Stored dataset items
Start of Block
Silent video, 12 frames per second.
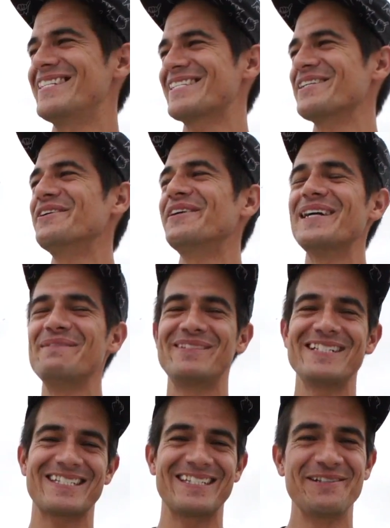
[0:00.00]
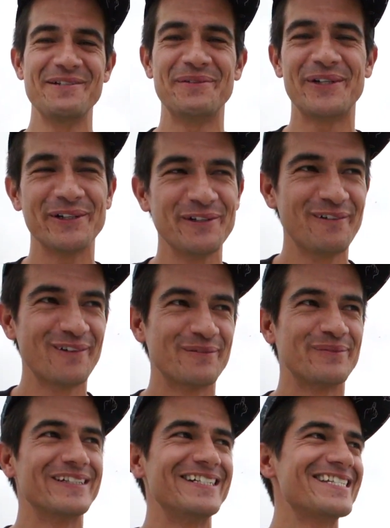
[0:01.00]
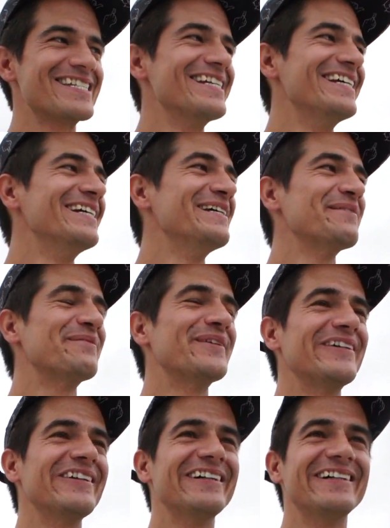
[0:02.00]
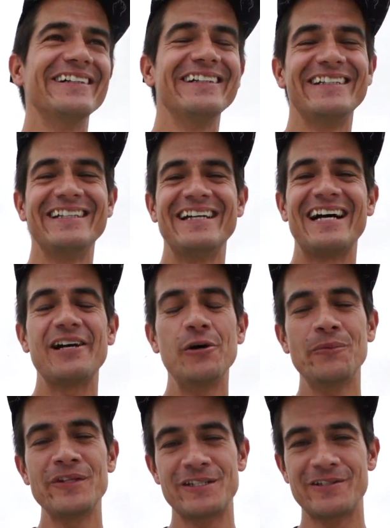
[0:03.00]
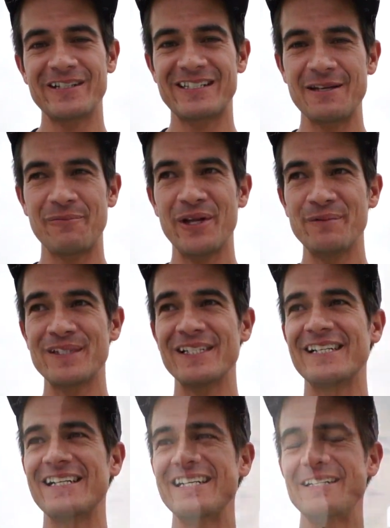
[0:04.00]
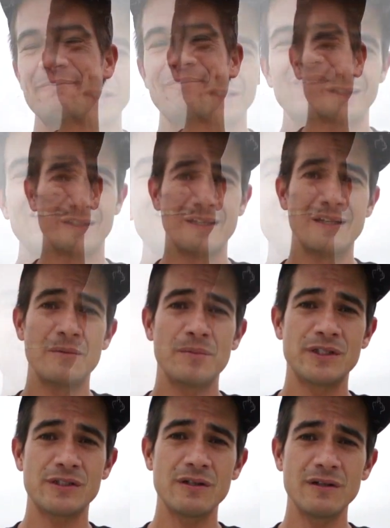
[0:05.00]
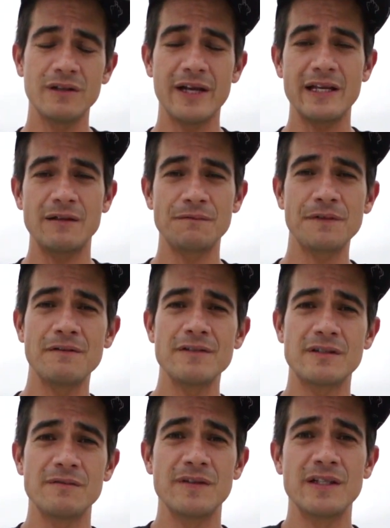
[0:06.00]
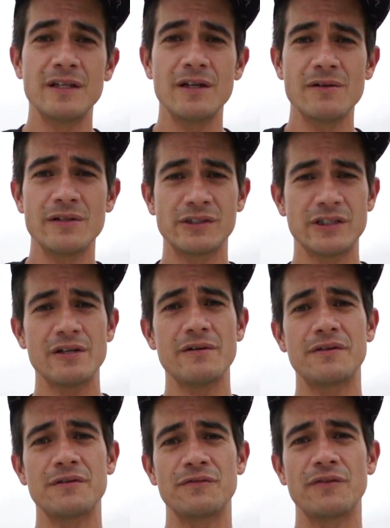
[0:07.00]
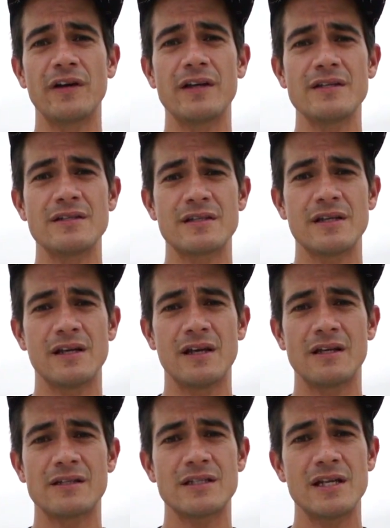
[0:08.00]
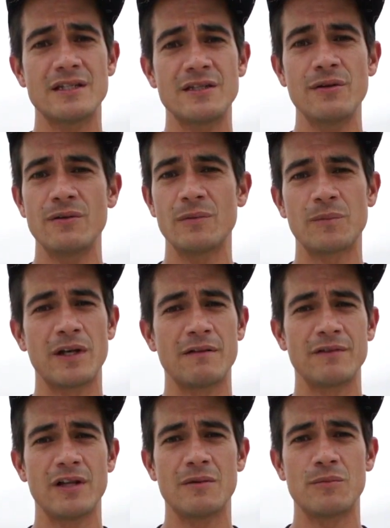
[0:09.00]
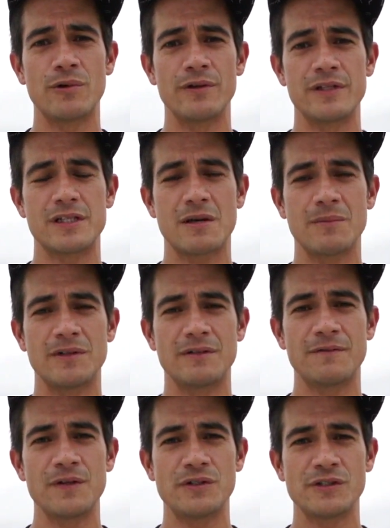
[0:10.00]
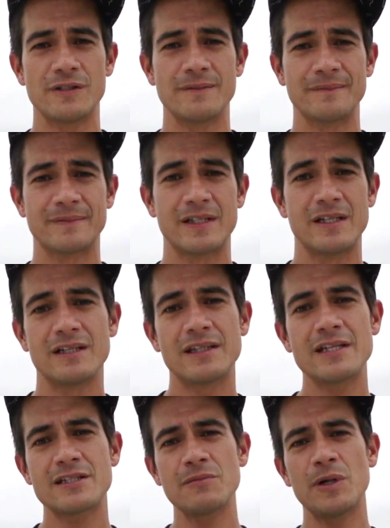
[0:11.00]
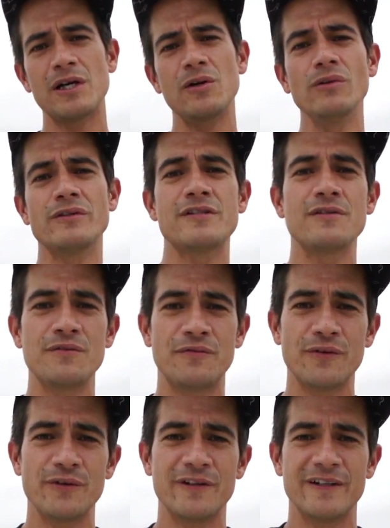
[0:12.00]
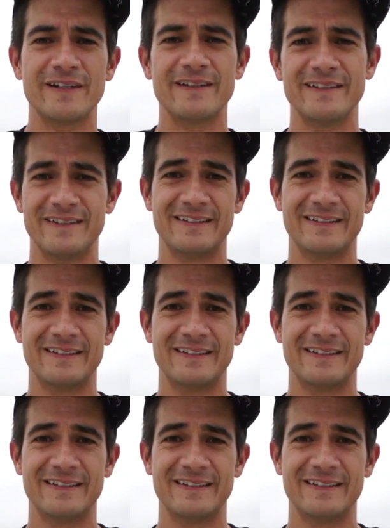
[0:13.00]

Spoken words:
so hyped just to do them all over the place. But I hope this trick tip helped a lot. Be sure to like and favorite the video and share it with your friends, and stay tuned. I'm gonna have a lot more of these coming in the future. Thanks Lamont Holt too for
End of Block
- **Assignment**:
Repeat the records above exactly. Pictures do not belong in the copy.

- **Response**:
Silent video, 12 frames per second.
[0:00.00]
[0:01.00]
[0:02.00]
[0:03.00]
[0:04.00]
[0:05.00]
[0:06.00]
[0:07.00]
[0:08.00]
[0:09.00]
[0:10.00]
[0:11.00]
[0:12.00]
[0:13.00]

Spoken words:
so hyped just to do them all over the place. But I hope this trick tip helped a lot. Be sure to like and favorite the video and share it with your friends, and stay tuned. I'm gonna have a lot more of these coming in the future. Thanks Lamont Holt too for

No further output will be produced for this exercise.